Ron McCraw, project manager for the John Muir Way at SNH, said the walk passed a rich variety of scenery across the central belt and was accessible to several million people. "It goes along canal corridors, water bodies, passes over hills and around hills. Along the way there are fantastic views of farmland, cityscapes, the Forth, the Clyde. Together it gives a lovely picture of the central belt of Scotland," he said.

"We want to awaken in people the philosophy that John Muir had about nature. He was inspired by the magnificence of the Rocky Mountains in the United States, but he was also inspired by what was in his back yard. We think it will be a very special route."

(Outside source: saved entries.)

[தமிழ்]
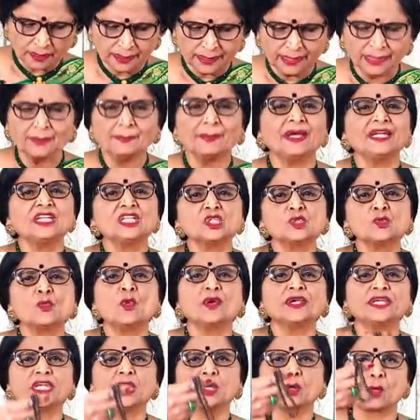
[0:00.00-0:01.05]
இந்த மாதிரி
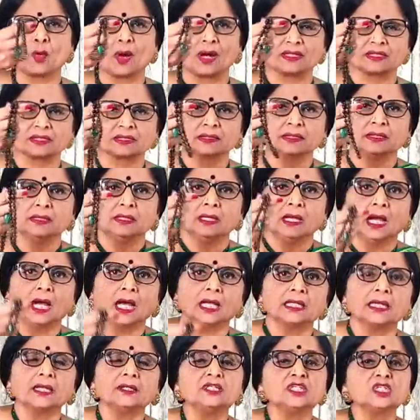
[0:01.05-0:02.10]
ஸ்மோக்கி குவாட்ஸ்
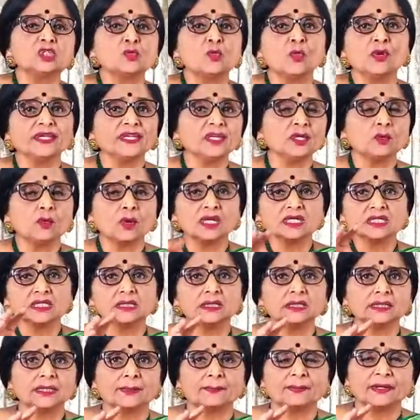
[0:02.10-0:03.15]
அதாவது ஸ்மோக்கி
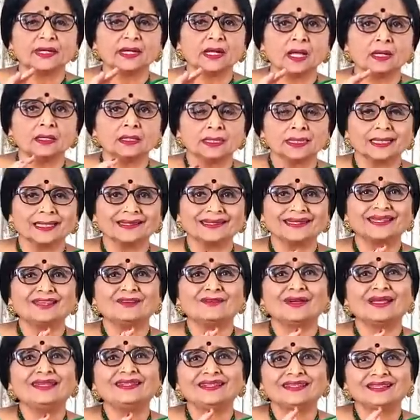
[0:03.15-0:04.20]
குவாட்ஸுங்கிறது எப்படின்னா கிட்டத்தட்ட
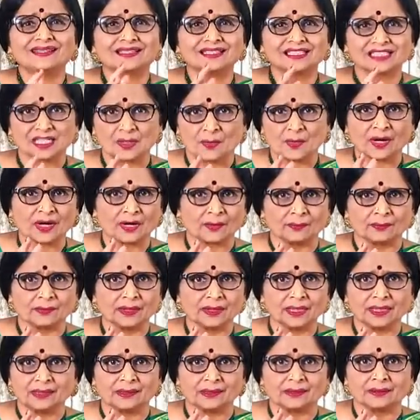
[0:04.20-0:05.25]
வைரத்துக்கு சமானம்
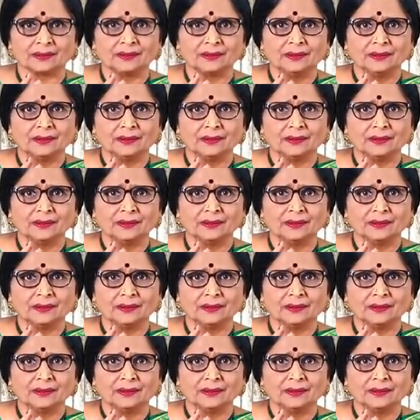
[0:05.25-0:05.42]
அது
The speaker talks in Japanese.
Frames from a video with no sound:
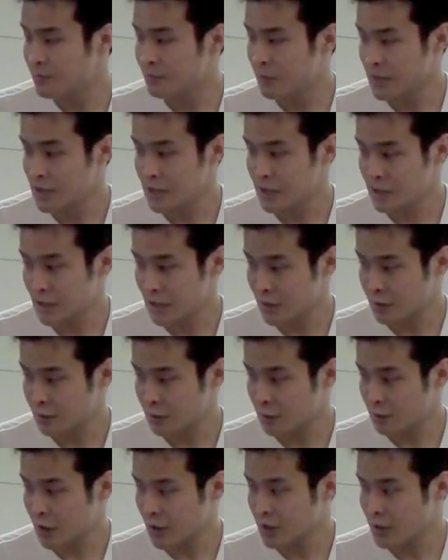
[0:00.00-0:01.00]
まあ、実験
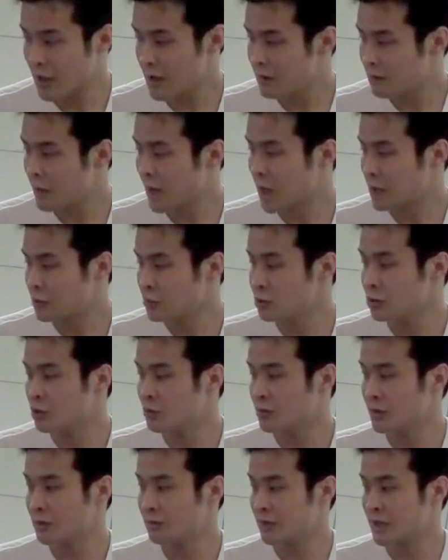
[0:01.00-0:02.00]
とかで分かると
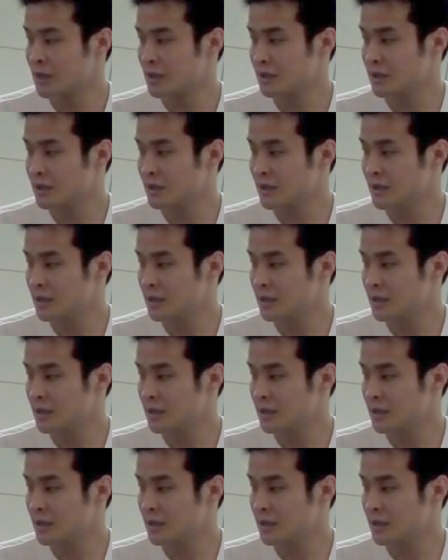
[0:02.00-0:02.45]
思います。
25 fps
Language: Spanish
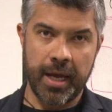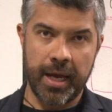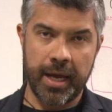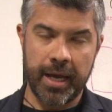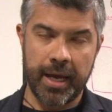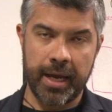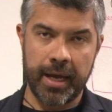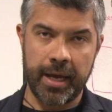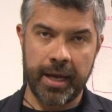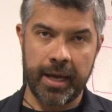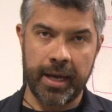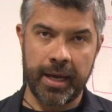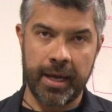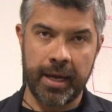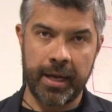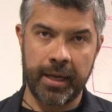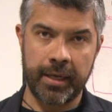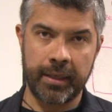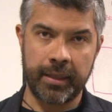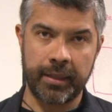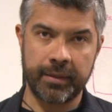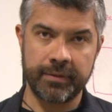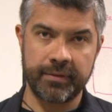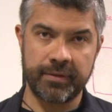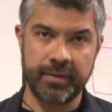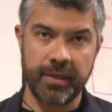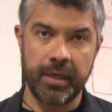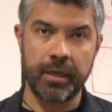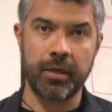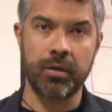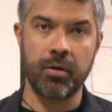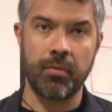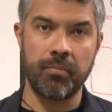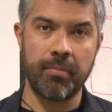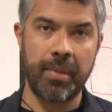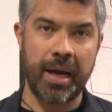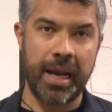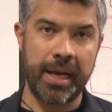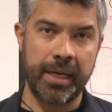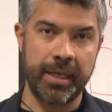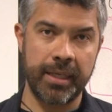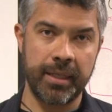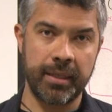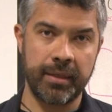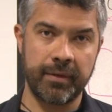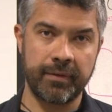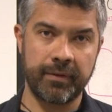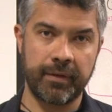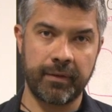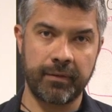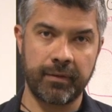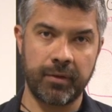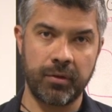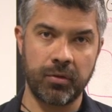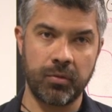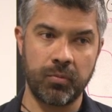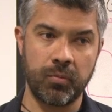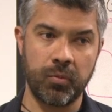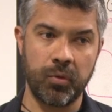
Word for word: a Silicon Valley está siendo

Mr McCraw said much of the terrain was not difficult, though there were some harder parts, including Gouk Hill, between Balloch and Helensburgh, but he also described Gouk Hill as one of the walk's highl ights with spectacular views from its summit over the Clyde and the southern end of Loch Lomond.

Other notable sections, he said, included Croy Hill, part of the Antonine Way near Cumbernauld, where walkers can see the site of a Roman fort; a stretch between Bo'ness and Blackness Castle on the shore of the Firth of Forth; and a section going under the Forth Bridge at South Queensferry, near Edinburgh.

Cyclists can also ride along the trail, though alternative paths are provided in some parts to avoid damaging historical sites.

Keith Geddes, chairman of the Central Scotland Green Network (CSGN) partnership, an initiative set up by the Scottish Government to develop environmental schemes in central Scotland and which spearheaded the concept of the route, said he hoped the trail would raise awareness about John Muir's achievements.

"John Muir is considered one of the patron saints of twentieth-century American environmental activity," he said. "He is noted for being a conservationist, naturalist, geologist, inventor and explorer. However, despite the magnificent efforts of East Lothian Council, the John Muir Trust and the John Muir Museum in Dunbar, Americans still tend to know more about him than Scots.

"This is why the new route is a fitting way to celebrate a man who through his life, writings and legacy, could inspire a new generation of Scots to recognise the value of nature and the outdoors."